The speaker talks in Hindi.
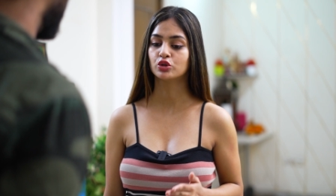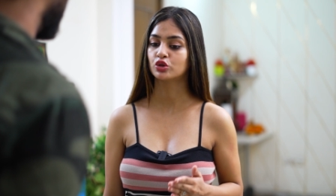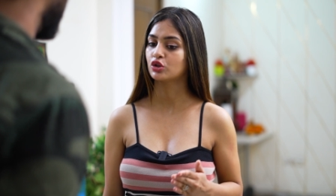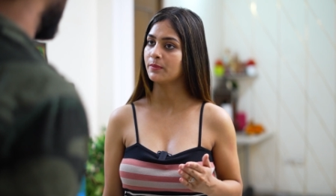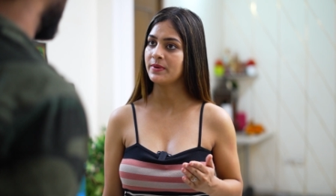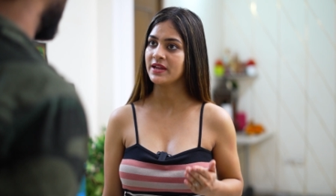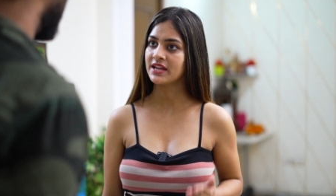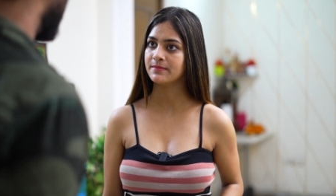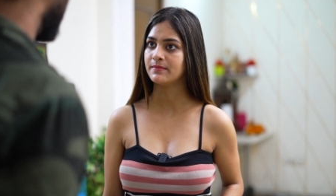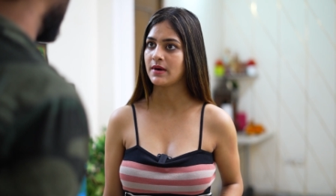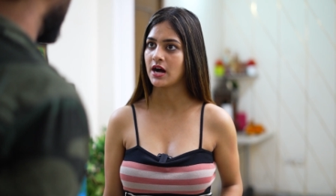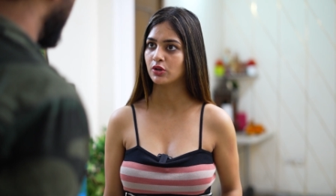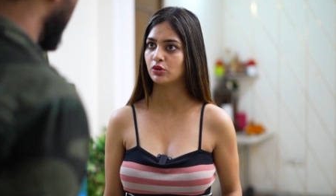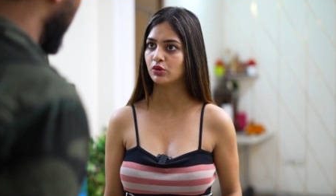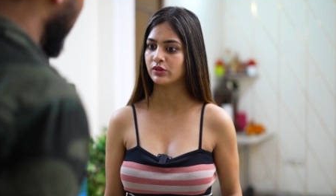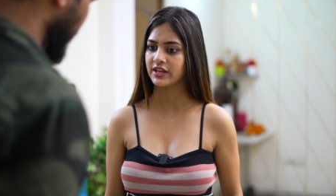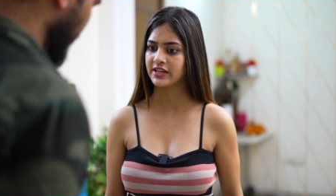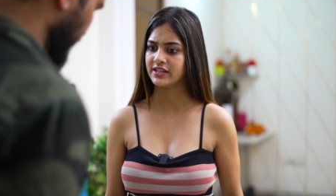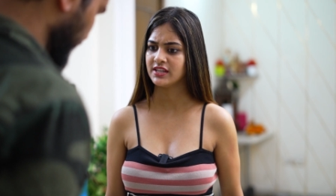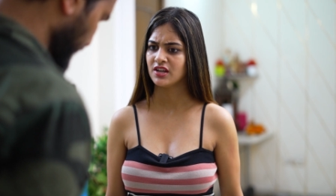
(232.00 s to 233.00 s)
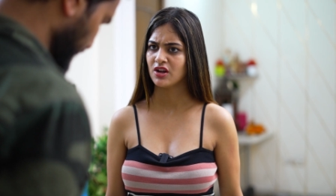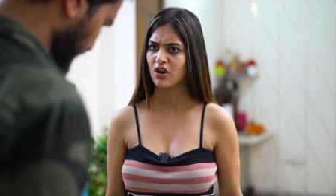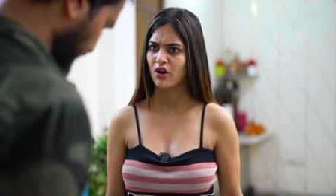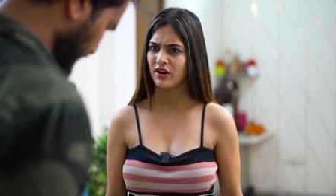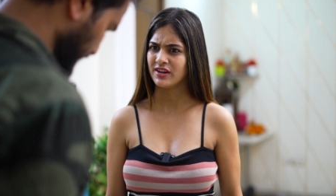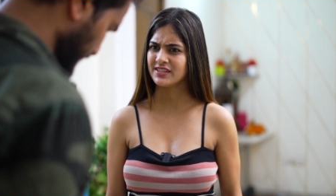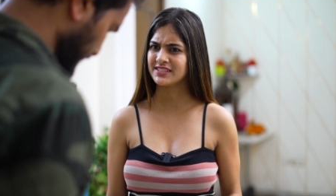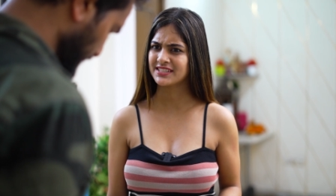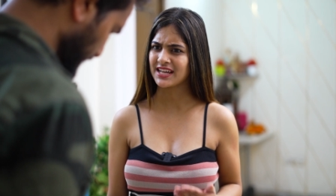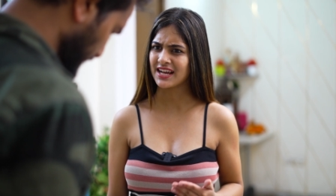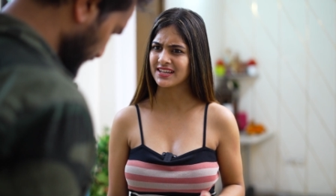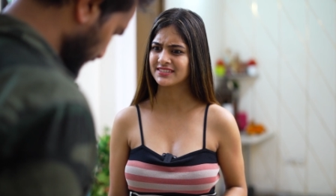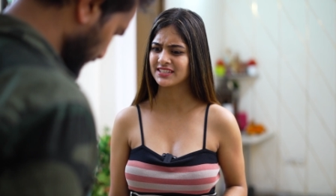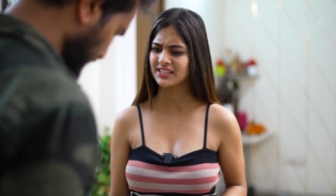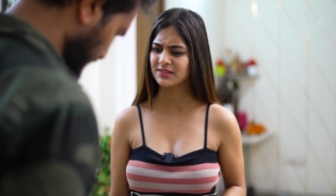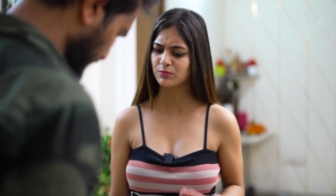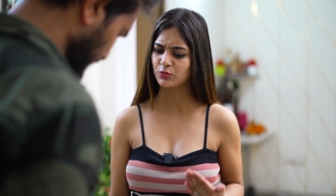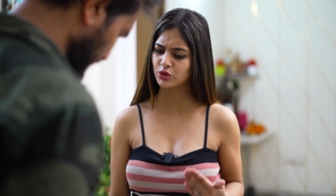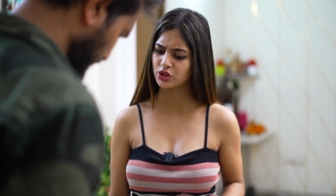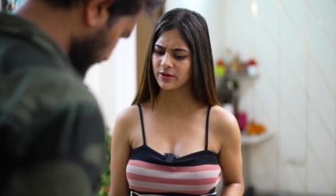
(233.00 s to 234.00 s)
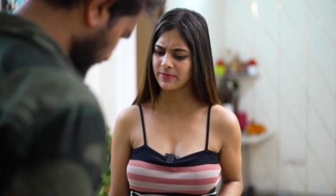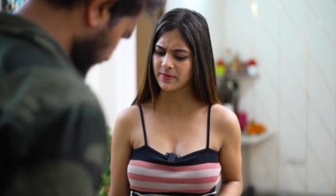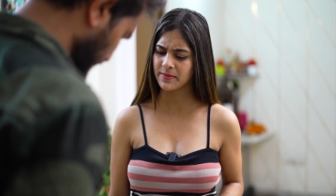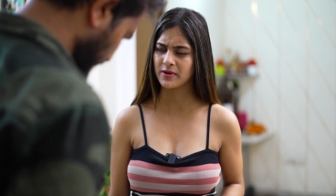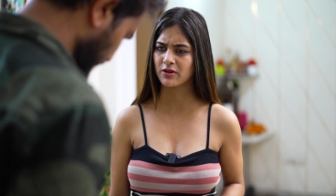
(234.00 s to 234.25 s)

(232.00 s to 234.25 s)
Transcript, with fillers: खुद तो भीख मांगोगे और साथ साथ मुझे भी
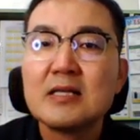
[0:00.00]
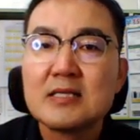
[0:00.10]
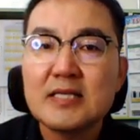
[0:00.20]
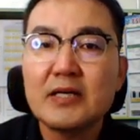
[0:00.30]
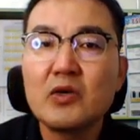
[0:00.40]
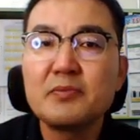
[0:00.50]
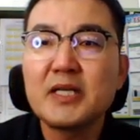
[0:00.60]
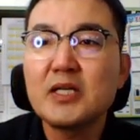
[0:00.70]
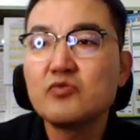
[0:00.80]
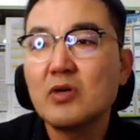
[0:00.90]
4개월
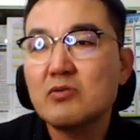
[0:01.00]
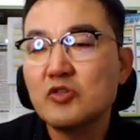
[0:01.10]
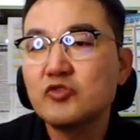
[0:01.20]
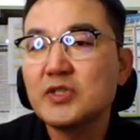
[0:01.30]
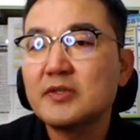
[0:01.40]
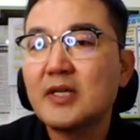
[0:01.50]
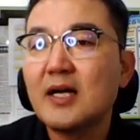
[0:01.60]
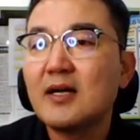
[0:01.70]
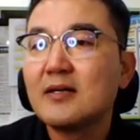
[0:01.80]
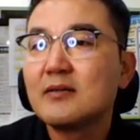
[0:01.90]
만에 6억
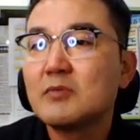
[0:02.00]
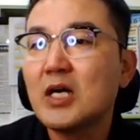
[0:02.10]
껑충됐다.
===============
:: REQUIRED WORK ::
If any image appears in the entries, omit it and return the rest verbatim.

:: EXERCISE SOLUTION ::
The speaker talks in Hindi.
(232.00 s to 233.00 s)
(233.00 s to 234.00 s)
(234.00 s to 234.25 s)

(232.00 s to 234.25 s)
Transcript, with fillers: खुद तो भीख मांगोगे और साथ साथ मुझे भी
[0:00.00]
[0:00.10]
[0:00.20]
[0:00.30]
[0:00.40]
[0:00.50]
[0:00.60]
[0:00.70]
[0:00.80]
[0:00.90]
4개월
[0:01.00]
[0:01.10]
[0:01.20]
[0:01.30]
[0:01.40]
[0:01.50]
[0:01.60]
[0:01.70]
[0:01.80]
[0:01.90]
만에 6억
[0:02.00]
[0:02.10]
껑충됐다.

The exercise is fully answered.